* _Directions_: Please repeat exactly the lines from the one containing "[00:00:01.50 to 00:00:02.50]" through the last line of the records below, both included, and leave out any pictures.

━━━━━ Records provided

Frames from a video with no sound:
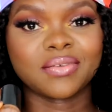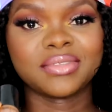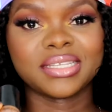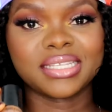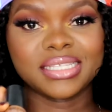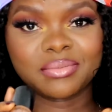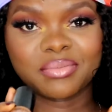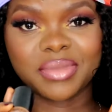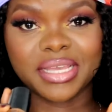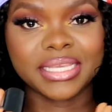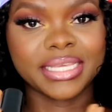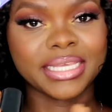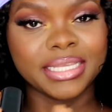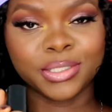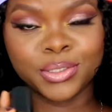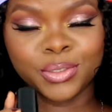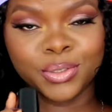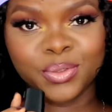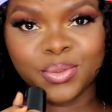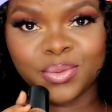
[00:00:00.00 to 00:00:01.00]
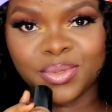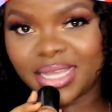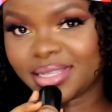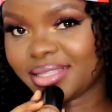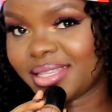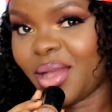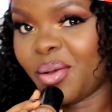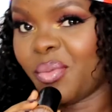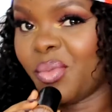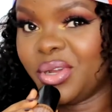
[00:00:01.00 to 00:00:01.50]
of these in my kit too. That's
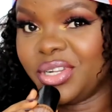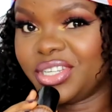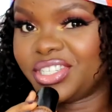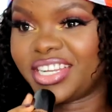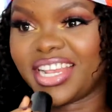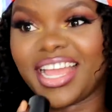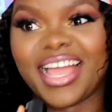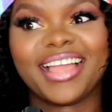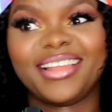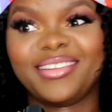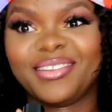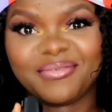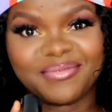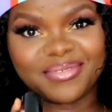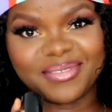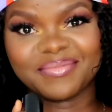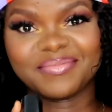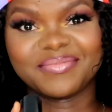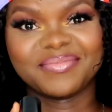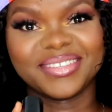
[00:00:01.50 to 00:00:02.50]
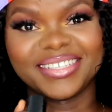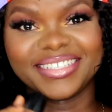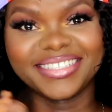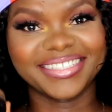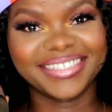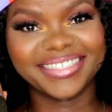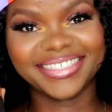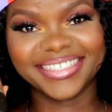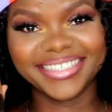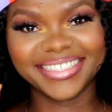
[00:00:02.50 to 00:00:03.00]
how much I love them.
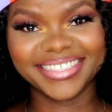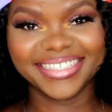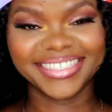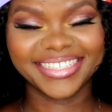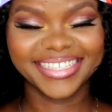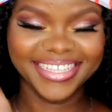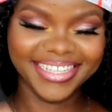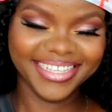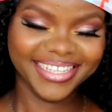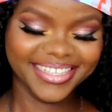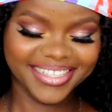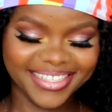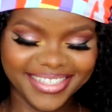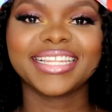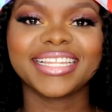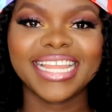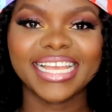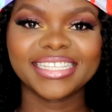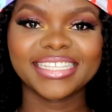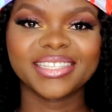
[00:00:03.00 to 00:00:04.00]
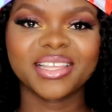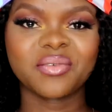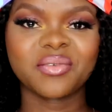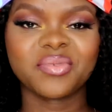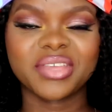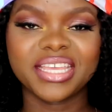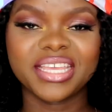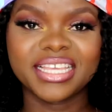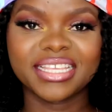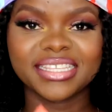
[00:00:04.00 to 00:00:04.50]
Next up
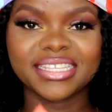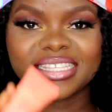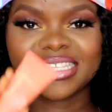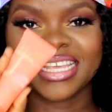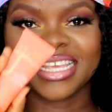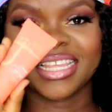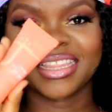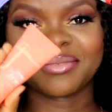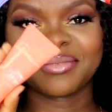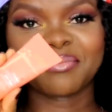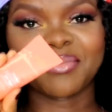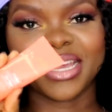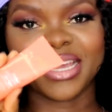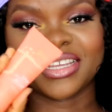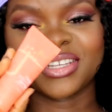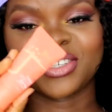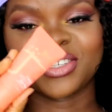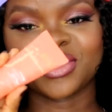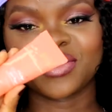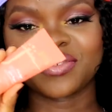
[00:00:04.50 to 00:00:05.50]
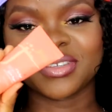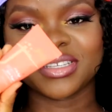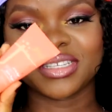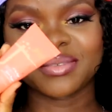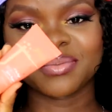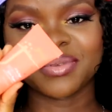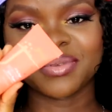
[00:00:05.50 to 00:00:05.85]
is my Juvia's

━━━━━━━━━━

* _Response to this task_:
[00:00:01.50 to 00:00:02.50]
[00:00:02.50 to 00:00:03.00]
how much I love them.
[00:00:03.00 to 00:00:04.00]
[00:00:04.00 to 00:00:04.50]
Next up
[00:00:04.50 to 00:00:05.50]
[00:00:05.50 to 00:00:05.85]
is my Juvia's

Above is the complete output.